Ze houden ook van mij.

Op een keer zei de juf op school: ‘Morgen brengen jullie een opmerkelijk voorwerp mee.’
Na school liep ik het chalet binnen waar Opaatje en ik wonen en vroeg: ‘Zeg ’ns, Opaatje, wat wil dat eigenlijk zeggen, “opmerkelijk”?’
‘Is het dringend?’ antwoordde hij, terwijl hij zijn potten bleef afstoffen.
‘Eigenlijk wel,’ zei ik, ‘het is voor morgen.’
‘Kom, we zoeken het even op in het woordenboek…’
Verdorie, ik moet morgen een opmerkelijk ding meebrengen naar school.
En eerlijk waar, hoezeer ik mijn hersenen ook pijnigde, ik had geen flauw idee wat ik kon meenemen. Een kei met een vreemde vorm? Een zeldzaam dier? Zoals een beer bijvoorbeeld. Een beer, dat zou pas opmerkelijk zijn… Maar goed, ik moest realistisch blijven, het was erg twijfelachtig dat ik diezelfde avond nog een beer kon vinden en hem temmen, zodat ik hem de volgende dag mee kon nemen naar school.

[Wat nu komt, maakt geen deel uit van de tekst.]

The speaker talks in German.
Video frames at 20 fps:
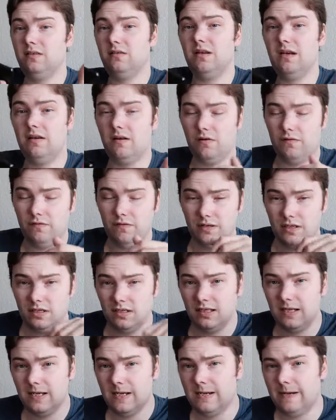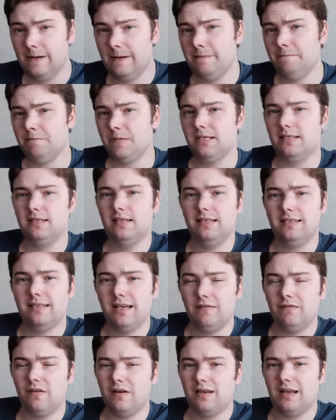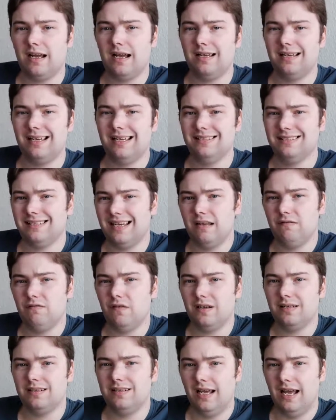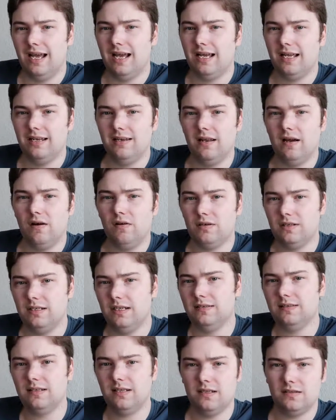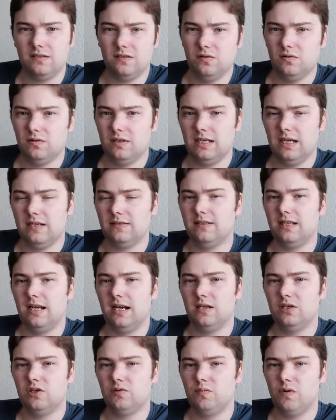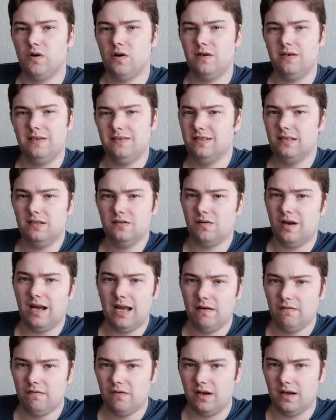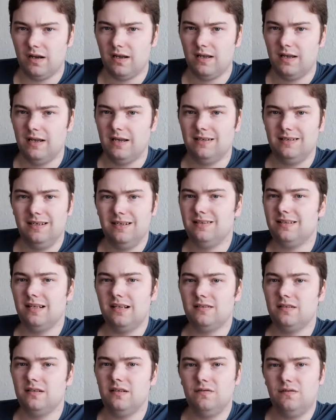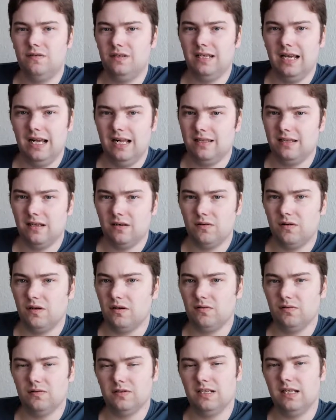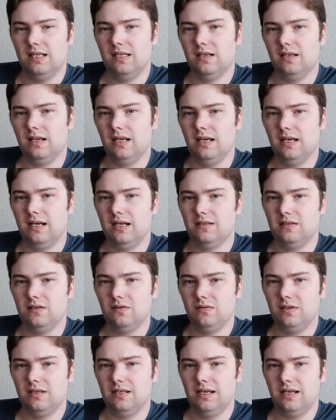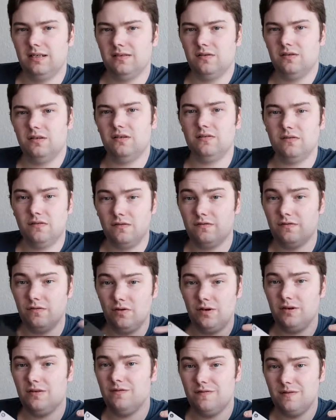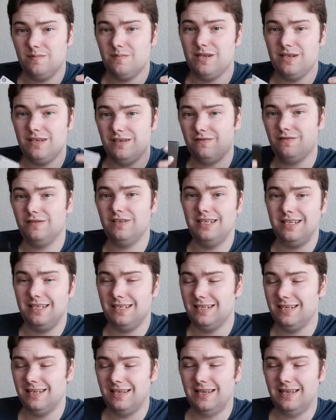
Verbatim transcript: sogar auch für dich, das liegt einfach ganz einfach daran, auch die Installation, die hast du ja angesprochen, die ist nicht so einfach. Die ist also nicht für die Eltern- oder Großelterngeneration gedacht, sondern so für Leute wie mich, wie dich.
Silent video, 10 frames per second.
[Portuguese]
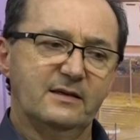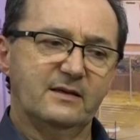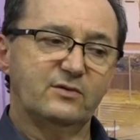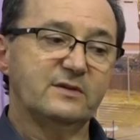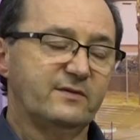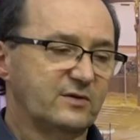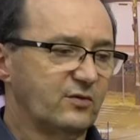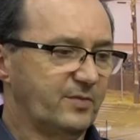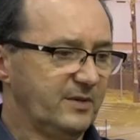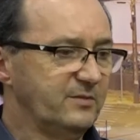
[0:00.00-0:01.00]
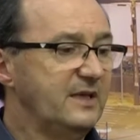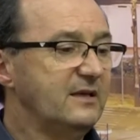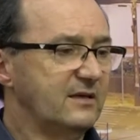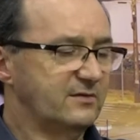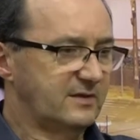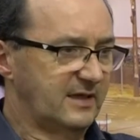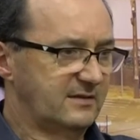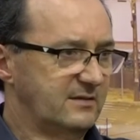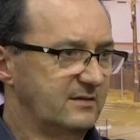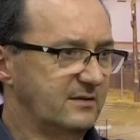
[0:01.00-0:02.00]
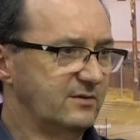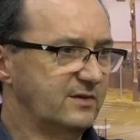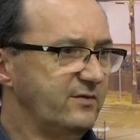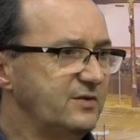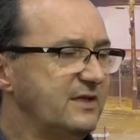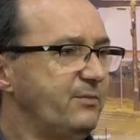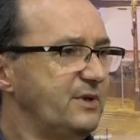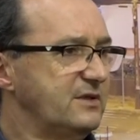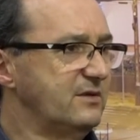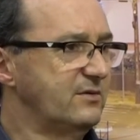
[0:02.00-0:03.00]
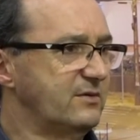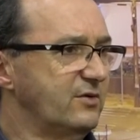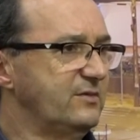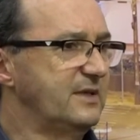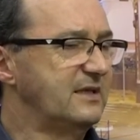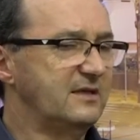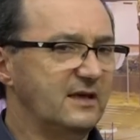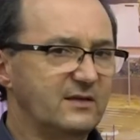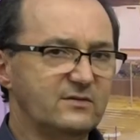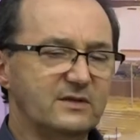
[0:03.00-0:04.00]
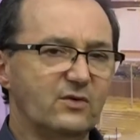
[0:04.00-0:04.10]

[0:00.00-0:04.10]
inclusive nós compramos 1.500 testes. Inclusive eu tinha pedido 2.500 e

Maar ik zag wel dat grootvader een idee had.
‘En als je hun een stuk uit mijn verzameling liet zien?’
Ik bleef een lange poos zwijgend zitten. Ik zag me al voor de klas staan met mijn lege pot, terwijl ik mijn vriendjes uitlegde dat mijn grootvader wolken verzamelde… Voor wie zouden ze me houden? Pas toen ik zag dat er tranen stonden in de ogen van Opaatje, zei ik: ‘O ja, goed idee! Wil je dat ik zo’n pot meeneem? Ben je niet bang dat hij breekt?’

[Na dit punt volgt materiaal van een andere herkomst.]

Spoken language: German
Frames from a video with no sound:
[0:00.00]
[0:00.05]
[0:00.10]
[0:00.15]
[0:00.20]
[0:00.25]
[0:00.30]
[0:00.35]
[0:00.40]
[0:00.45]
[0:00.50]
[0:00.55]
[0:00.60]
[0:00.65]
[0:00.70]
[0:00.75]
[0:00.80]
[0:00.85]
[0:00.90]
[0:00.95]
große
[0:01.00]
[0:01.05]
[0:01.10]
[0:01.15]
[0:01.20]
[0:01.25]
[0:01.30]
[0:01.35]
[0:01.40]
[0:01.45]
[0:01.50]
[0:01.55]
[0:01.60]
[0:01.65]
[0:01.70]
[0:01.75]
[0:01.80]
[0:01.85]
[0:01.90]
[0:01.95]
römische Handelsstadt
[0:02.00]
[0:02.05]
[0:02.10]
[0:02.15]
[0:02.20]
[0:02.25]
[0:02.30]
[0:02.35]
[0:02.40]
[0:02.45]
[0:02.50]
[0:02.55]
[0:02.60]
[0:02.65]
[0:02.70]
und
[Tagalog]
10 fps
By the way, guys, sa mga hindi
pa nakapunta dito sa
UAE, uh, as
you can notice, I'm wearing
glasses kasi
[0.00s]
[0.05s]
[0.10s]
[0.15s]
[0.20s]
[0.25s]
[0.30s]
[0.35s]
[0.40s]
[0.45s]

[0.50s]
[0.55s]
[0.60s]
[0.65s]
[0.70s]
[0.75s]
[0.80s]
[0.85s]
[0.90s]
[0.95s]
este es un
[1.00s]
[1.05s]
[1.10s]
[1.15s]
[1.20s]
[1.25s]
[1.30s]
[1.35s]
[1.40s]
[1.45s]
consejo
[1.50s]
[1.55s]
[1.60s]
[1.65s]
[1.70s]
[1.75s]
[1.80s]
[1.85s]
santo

Hij gaf me een liefdevol tikje op de wang: ‘Natuurlijk kan ik je er eentje lenen, anders had ik het toch niet voorgesteld?’

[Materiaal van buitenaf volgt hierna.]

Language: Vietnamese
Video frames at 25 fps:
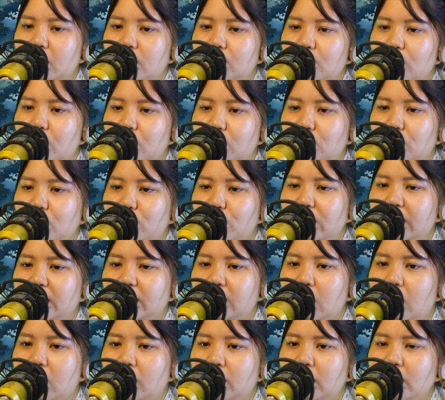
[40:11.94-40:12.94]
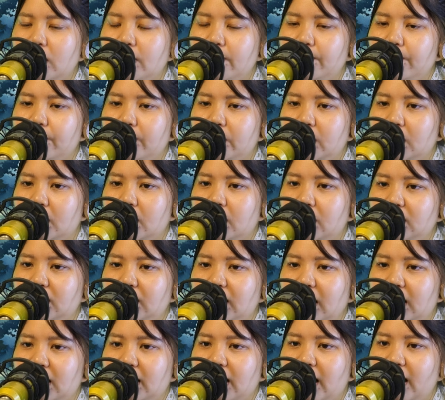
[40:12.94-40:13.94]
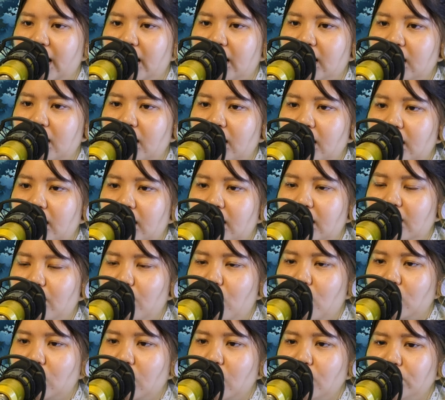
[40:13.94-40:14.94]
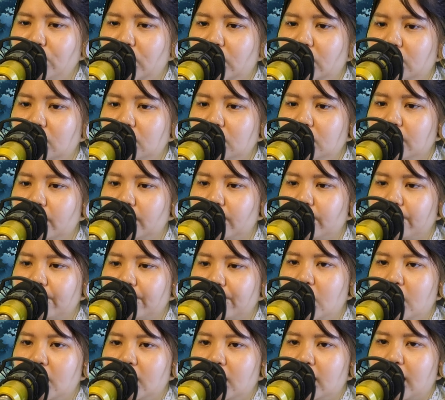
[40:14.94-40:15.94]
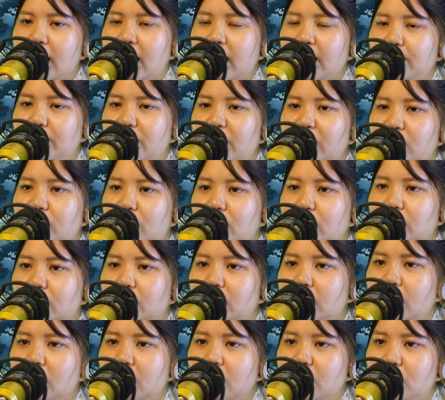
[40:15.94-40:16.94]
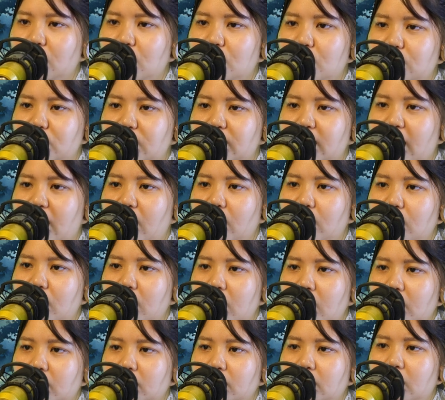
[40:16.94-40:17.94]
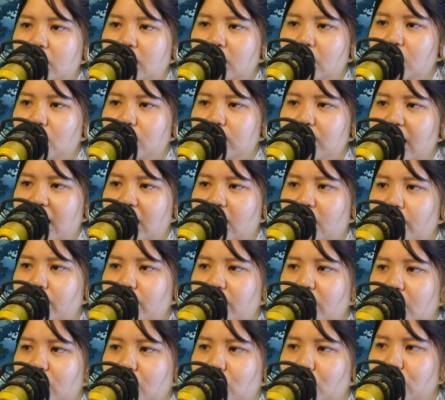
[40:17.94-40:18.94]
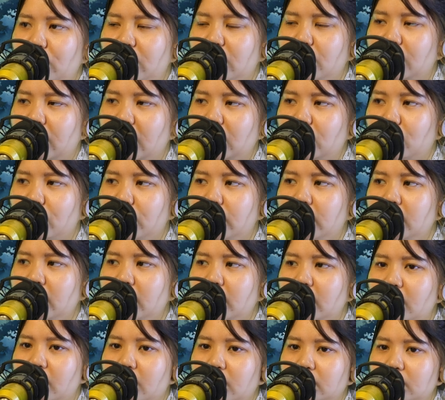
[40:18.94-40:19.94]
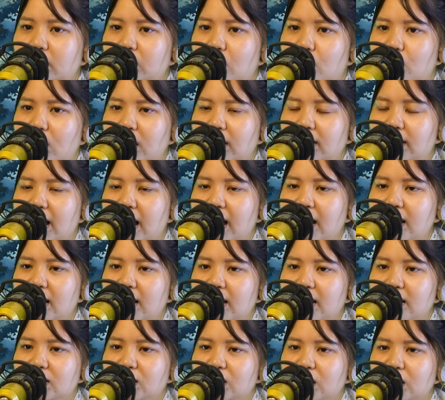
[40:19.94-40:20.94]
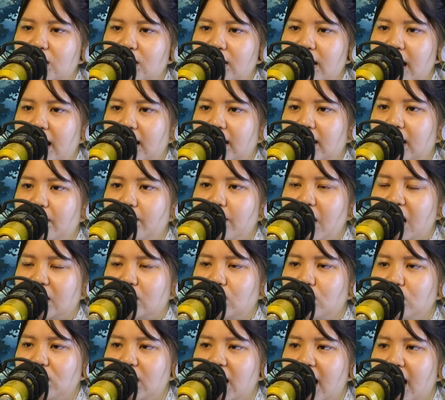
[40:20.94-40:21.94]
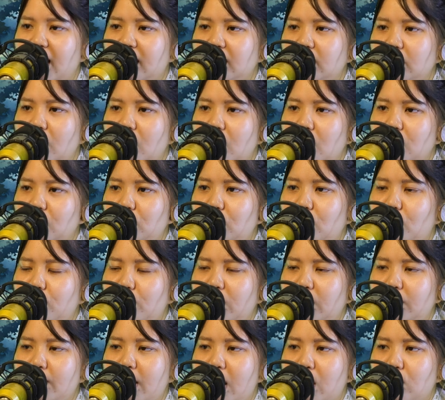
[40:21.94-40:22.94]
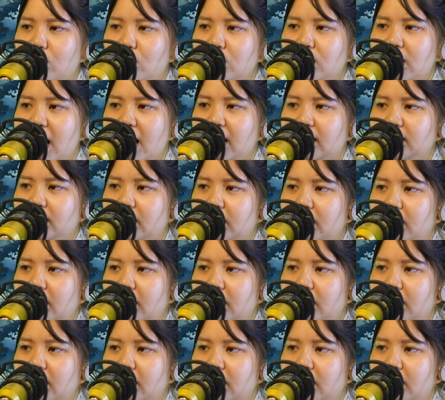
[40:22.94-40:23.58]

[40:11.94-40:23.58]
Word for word: Mộ Dung Nguyệt nói, chẳng lẽ là một ngốc nữ? Ai biết được, dù sao để đến lúc nàng hấp dẫn đủ nhiều khách quý, Châu Quang Các sẽ đưa nàng lên bàn đấu giá, dùng mỹ mạo của nàng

Onderweg naar school bleef ik maar zoeken naar een kei, een buitengewone kei met een echt fantastische vorm. Nou ja, een opmerkelijke kei. Maar toen ik de schoolpoort bereikte, zat er nog niets in mijn tas, behalve een lege glazen pot. En ik had buikpijn zoals nooit tevoren. Opmerkelijke buikpijn.
Toen ik op mijn beurt op de verhoging stond om de klas te laten zien wat ik had meegebracht, werd ik opeens doodsbang. Want ja, de kinderen die voor me aan de beurt waren gekomen hadden echt opmerkelijke dingen laten zien: een stethoscoop, een haaientand, een eekhoorn… Het kostte me moeite om mijn pot uit mijn tas tevoorschijn te halen.
‘Nou, Nicolas, laat maar zien wat je hebt meegebracht,’ zei de juf.
Ik kon niet meer terug. Ik verzamelde al mijn moed, haalde mijn lege pot tevoorschijn. En ik liet hem aan de klas zien.
‘Euh… Wat heb je daar, Nicolas?’ vroeg de juf.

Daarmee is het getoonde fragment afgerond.